-- INPUT MATERIAL --
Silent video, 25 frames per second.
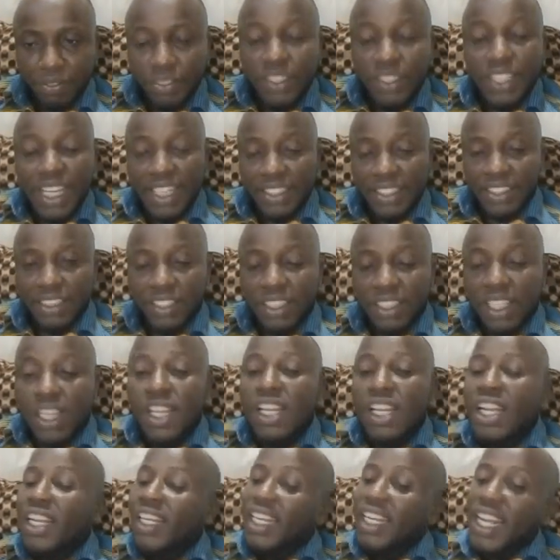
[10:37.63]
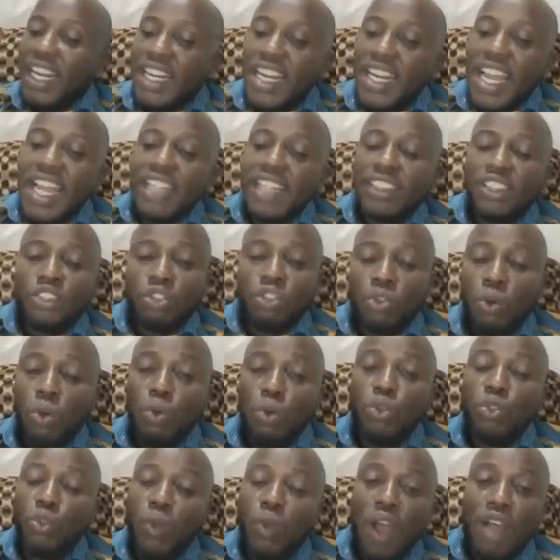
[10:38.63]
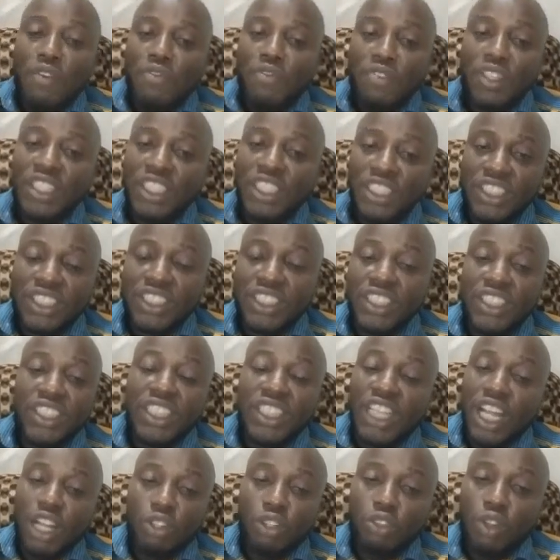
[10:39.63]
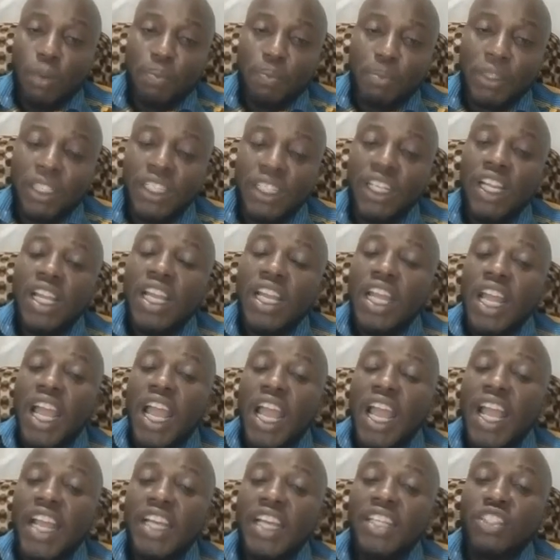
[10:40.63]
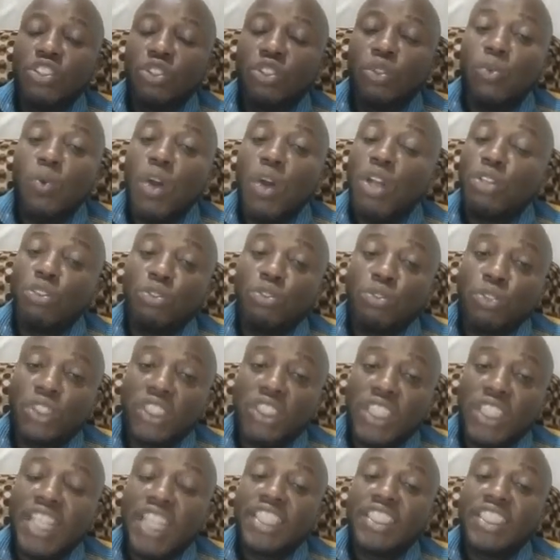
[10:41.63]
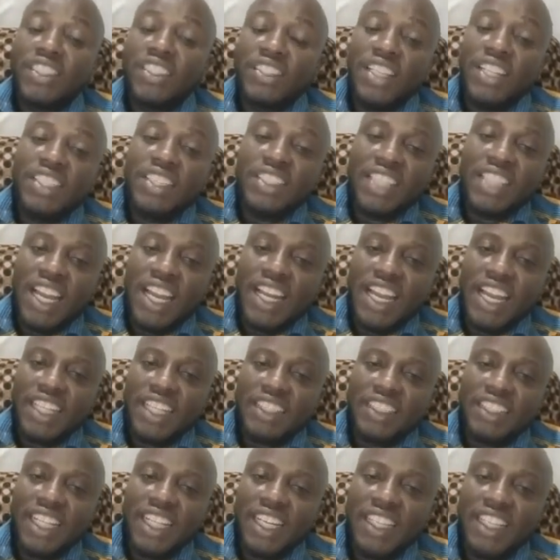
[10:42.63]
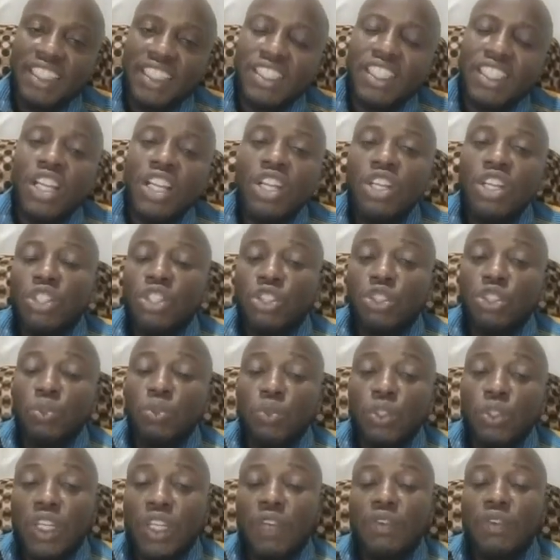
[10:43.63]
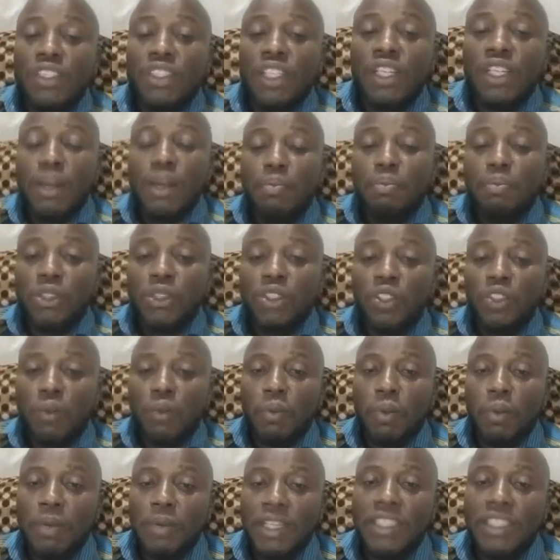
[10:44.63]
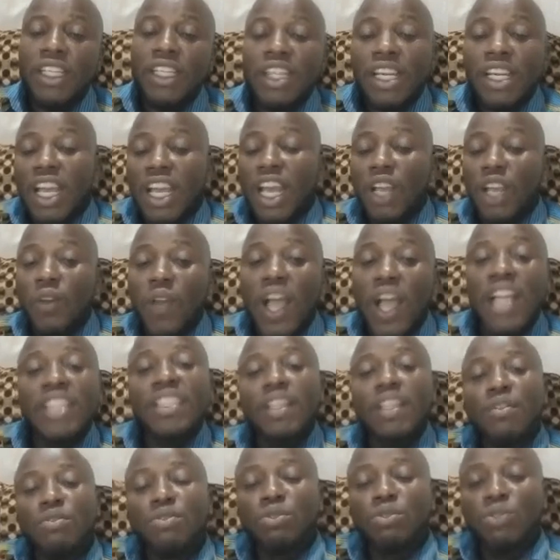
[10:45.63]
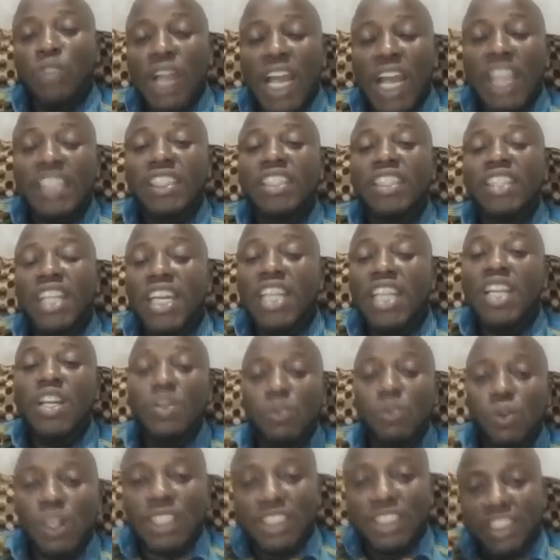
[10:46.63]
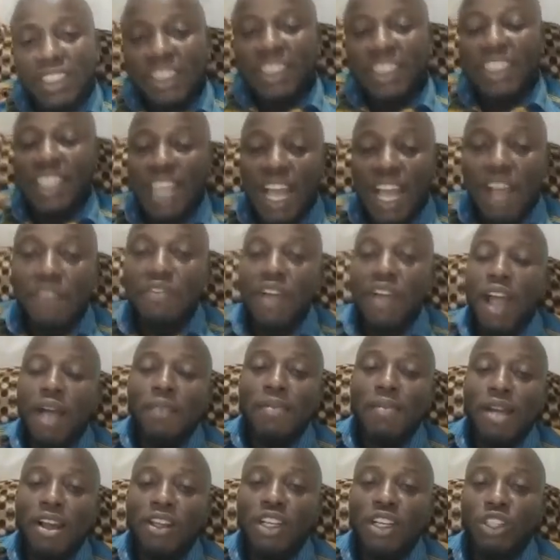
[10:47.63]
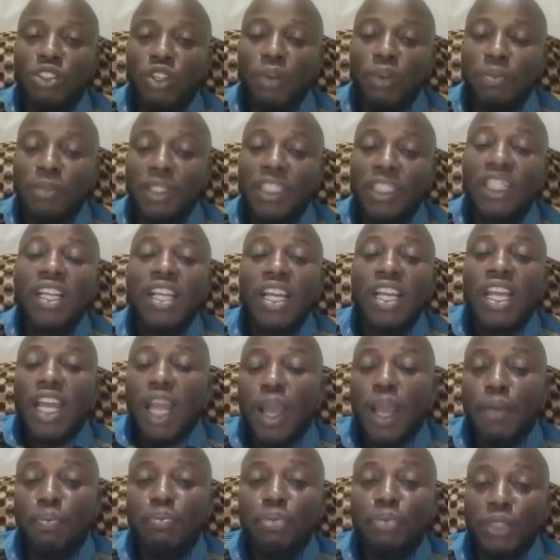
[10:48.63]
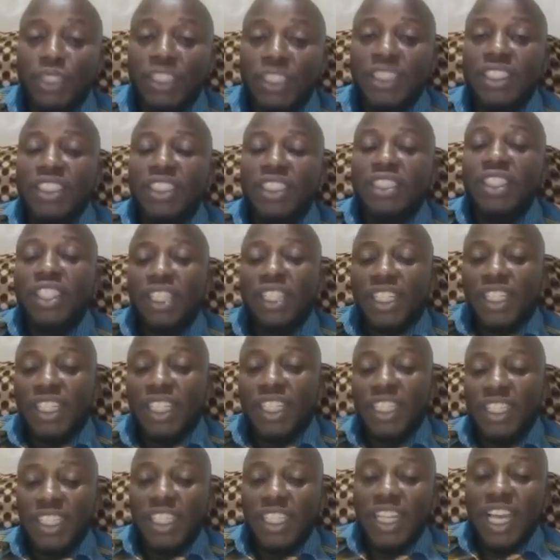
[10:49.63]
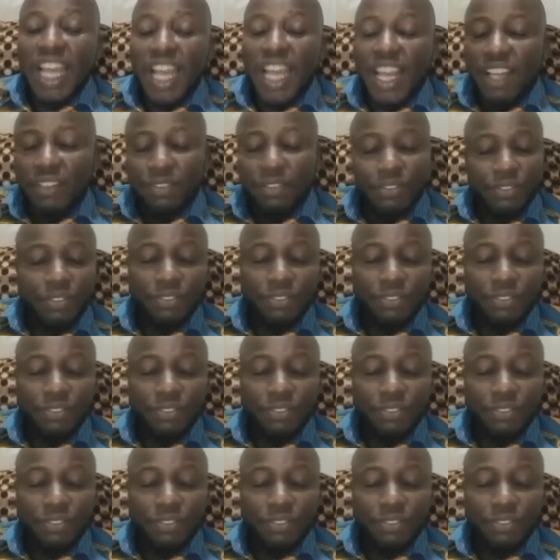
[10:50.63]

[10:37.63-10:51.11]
Yes, the next, so you have finished teaching a topic and you want to check children's understanding, you give children piece of papers and you ask them to write any question they have about the topic and put it in the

-- TASK DIRECTIONS --
Set down the data exactly as it appears, without any images.

-- OUTPUT FOR THIS EXERCISE --
Silent video, 25 frames per second.
[10:37.63]
[10:38.63]
[10:39.63]
[10:40.63]
[10:41.63]
[10:42.63]
[10:43.63]
[10:44.63]
[10:45.63]
[10:46.63]
[10:47.63]
[10:48.63]
[10:49.63]
[10:50.63]

[10:37.63-10:51.11]
Yes, the next, so you have finished teaching a topic and you want to check children's understanding, you give children piece of papers and you ask them to write any question they have about the topic and put it in the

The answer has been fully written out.